The first model was the GT 3 Coupé in 2003. Special features of the coupé are the three-seater design, with the driver sitting in the middle, and the gullwing doors. The engine usually comes from Ford. The GT 2 Coupé, which has been available since 2011, conventionally has two seats next to each other. The coupés have found around twelve buyers so far.

The GT 3 Spyder appeared in 2004. This is the open version of the coupe. The vehicles are usually powered by a four-cylinder engine from Volkswagen with a displacement of 1,800 cm^{3} and a turbocharger. Initially also three-seater, since 2011 there has also been the GT 2 Spyder and GT 2 Aero with two seats next to each other. So far, around five copies of the Spyder have been built.
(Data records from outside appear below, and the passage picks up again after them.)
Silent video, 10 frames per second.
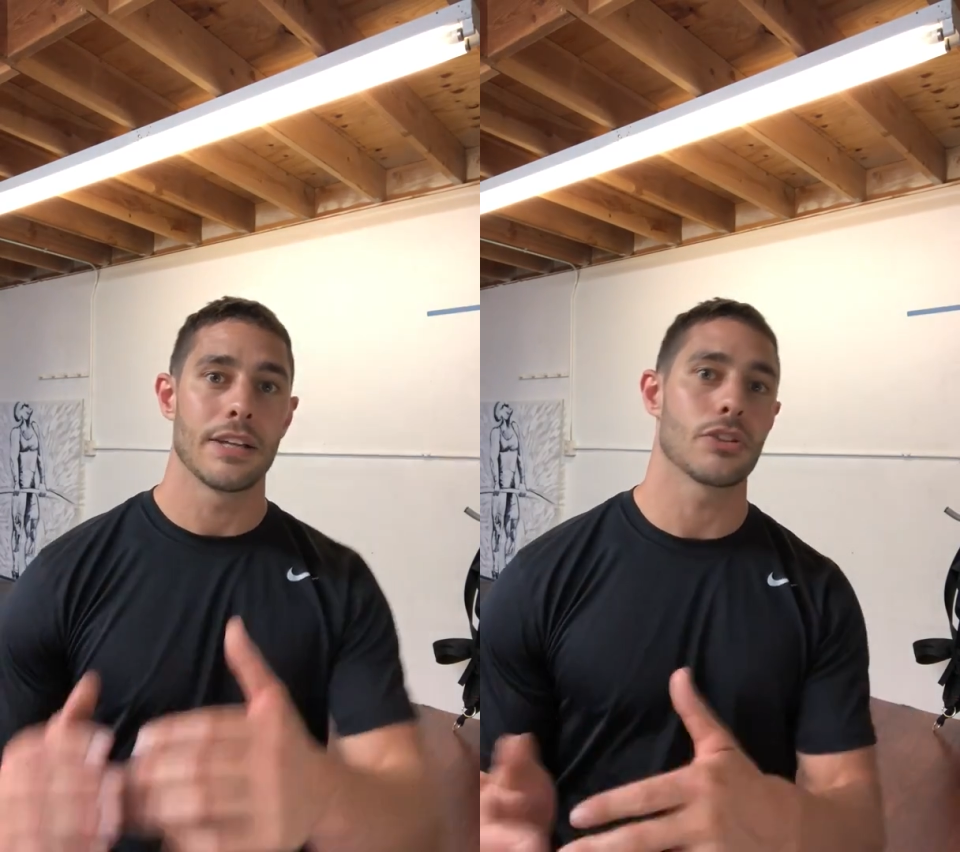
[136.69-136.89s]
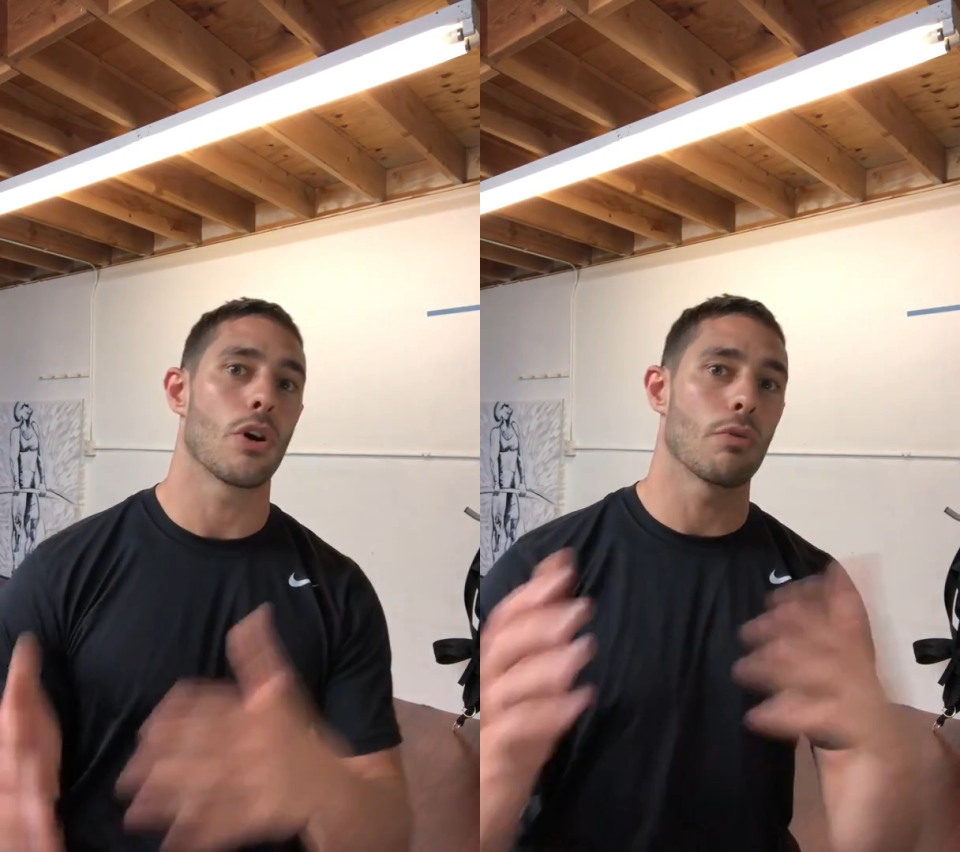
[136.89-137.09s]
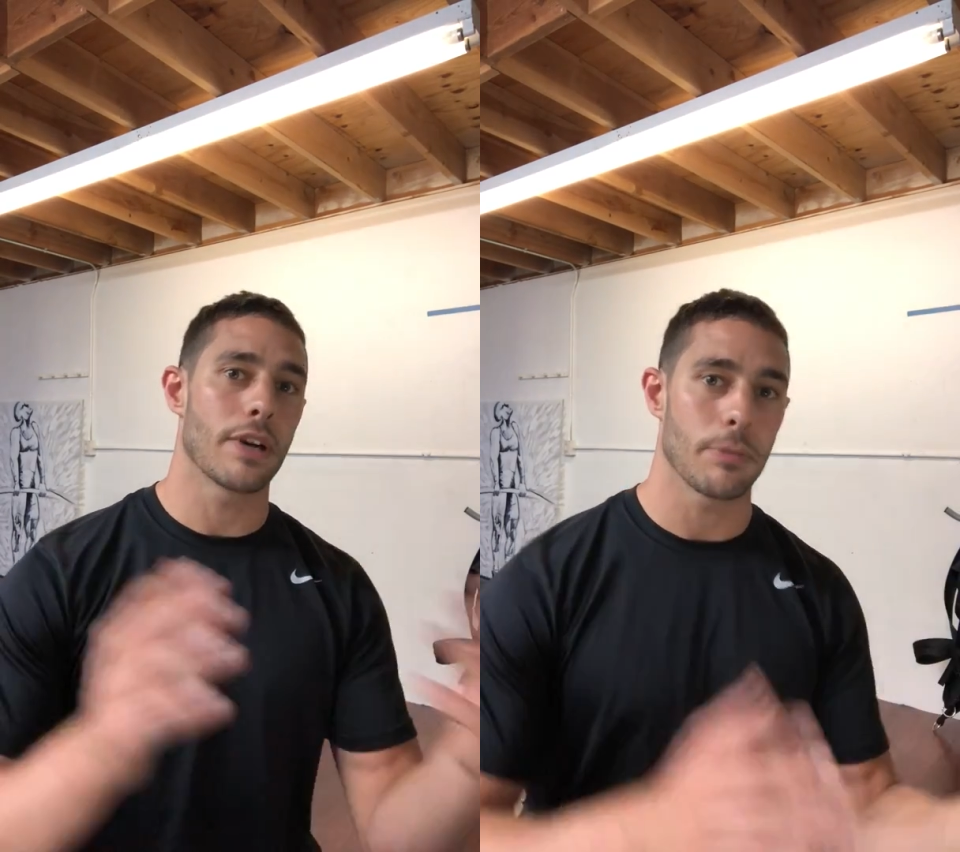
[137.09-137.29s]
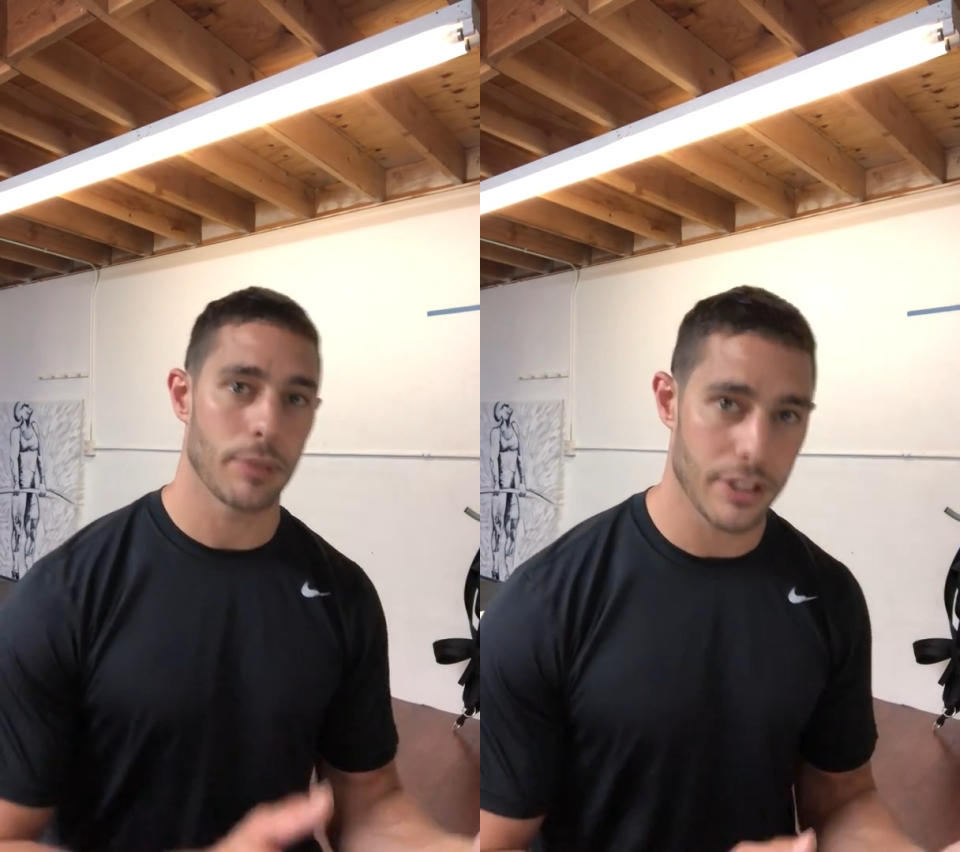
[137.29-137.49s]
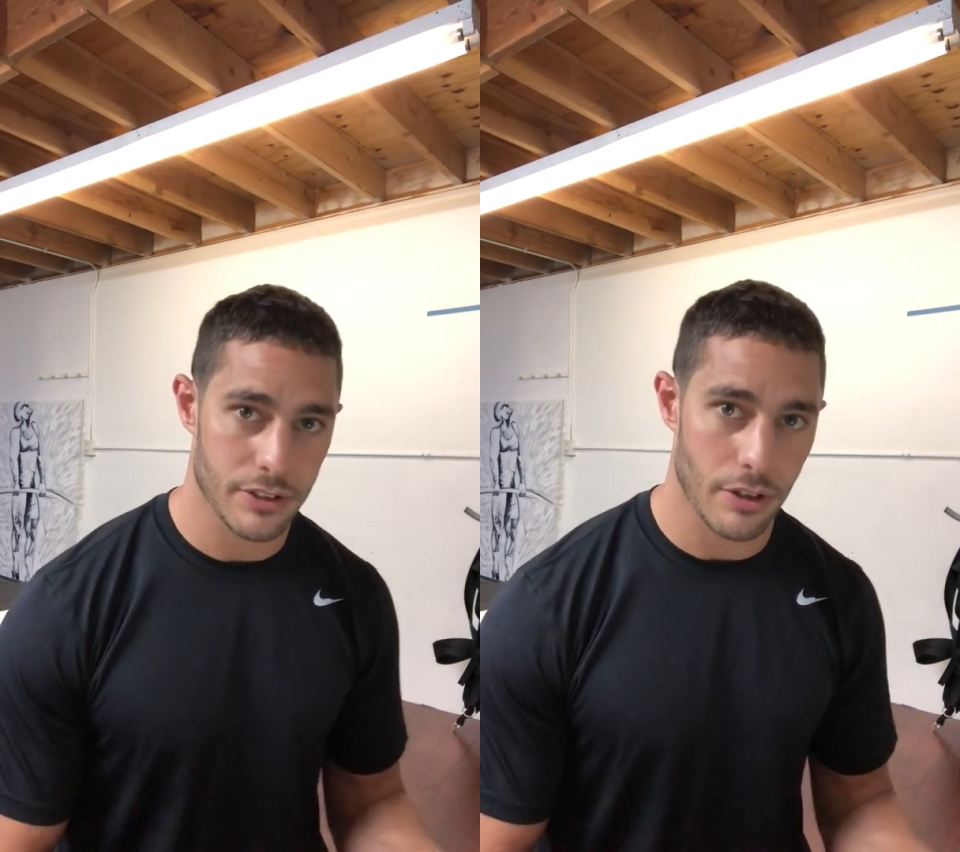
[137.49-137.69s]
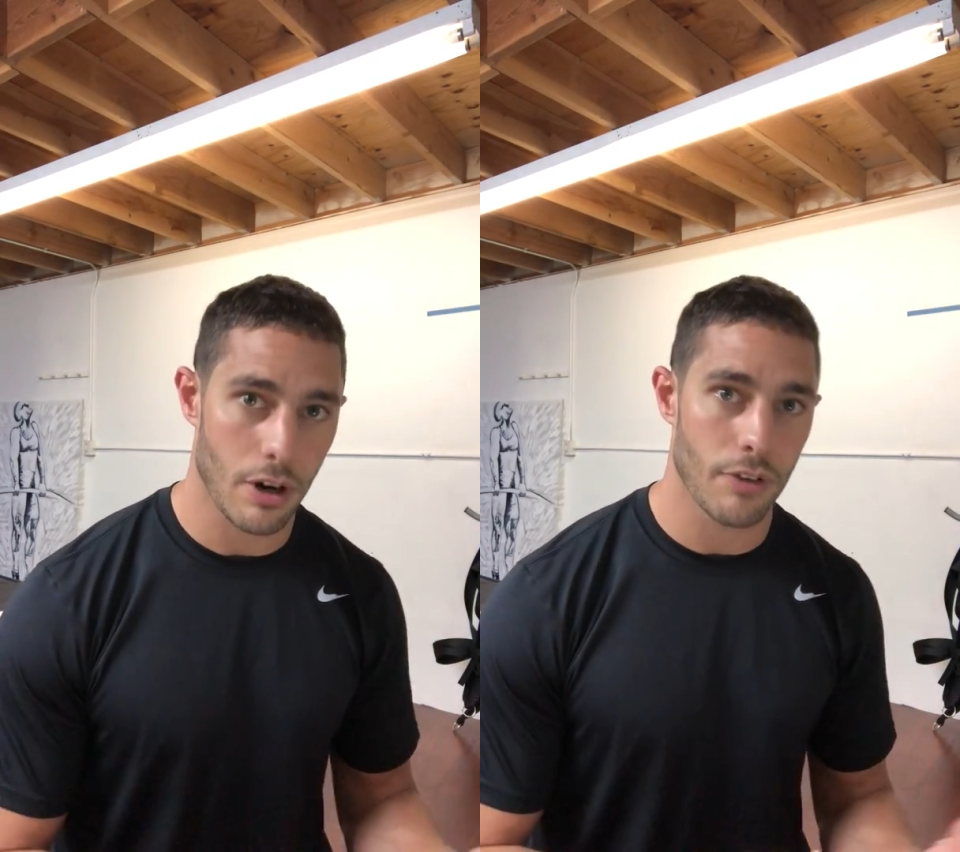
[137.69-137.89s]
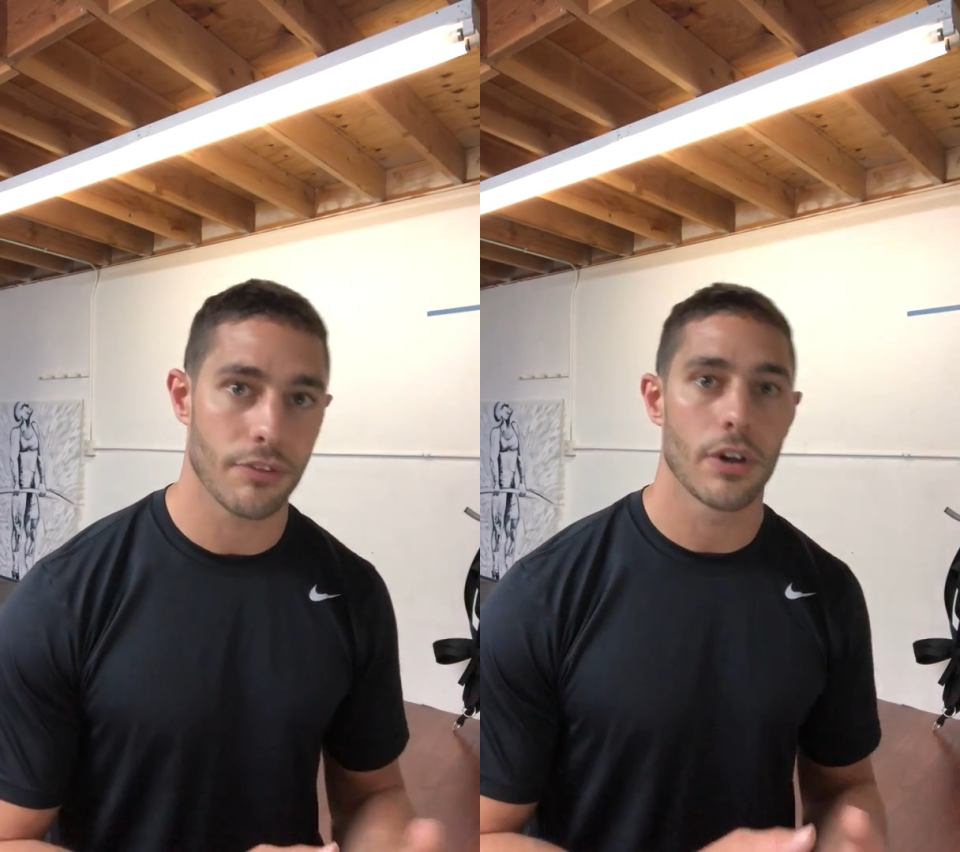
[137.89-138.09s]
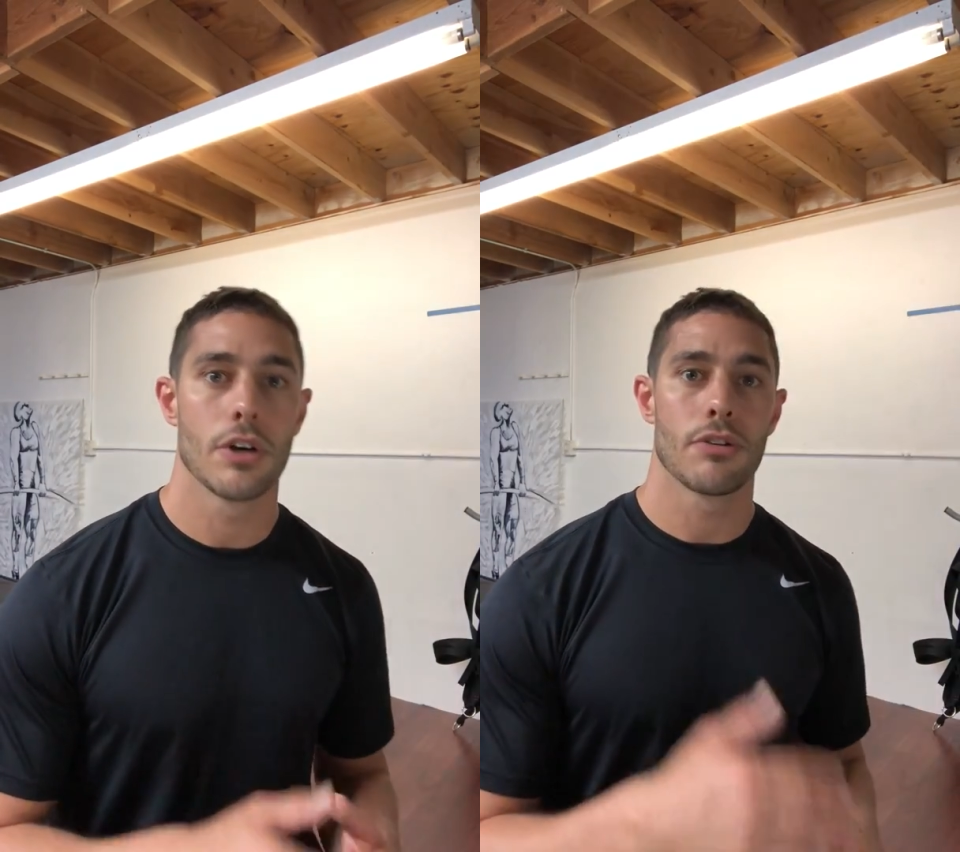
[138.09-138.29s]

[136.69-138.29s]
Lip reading: is already pissed off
The Epona was designed by Garry Gooderham. Aeon Sportscars presented a model at a trade fair in 2009, but did not put it into series production. Exceed Autocraft has been trying since 2011. This lightweight, front-engine, rear-wheel-drive sports car is planned as a coupe and roadster.

== Literature ==

- Steve Hole: A-Z of Kit Cars. The definitive encyclopaedia of the UK's kit-car industry since 1949 Haynes Publishing, Sparkford 2012, ISBN 978-1-84425-677-8, p. 20–21 and 86.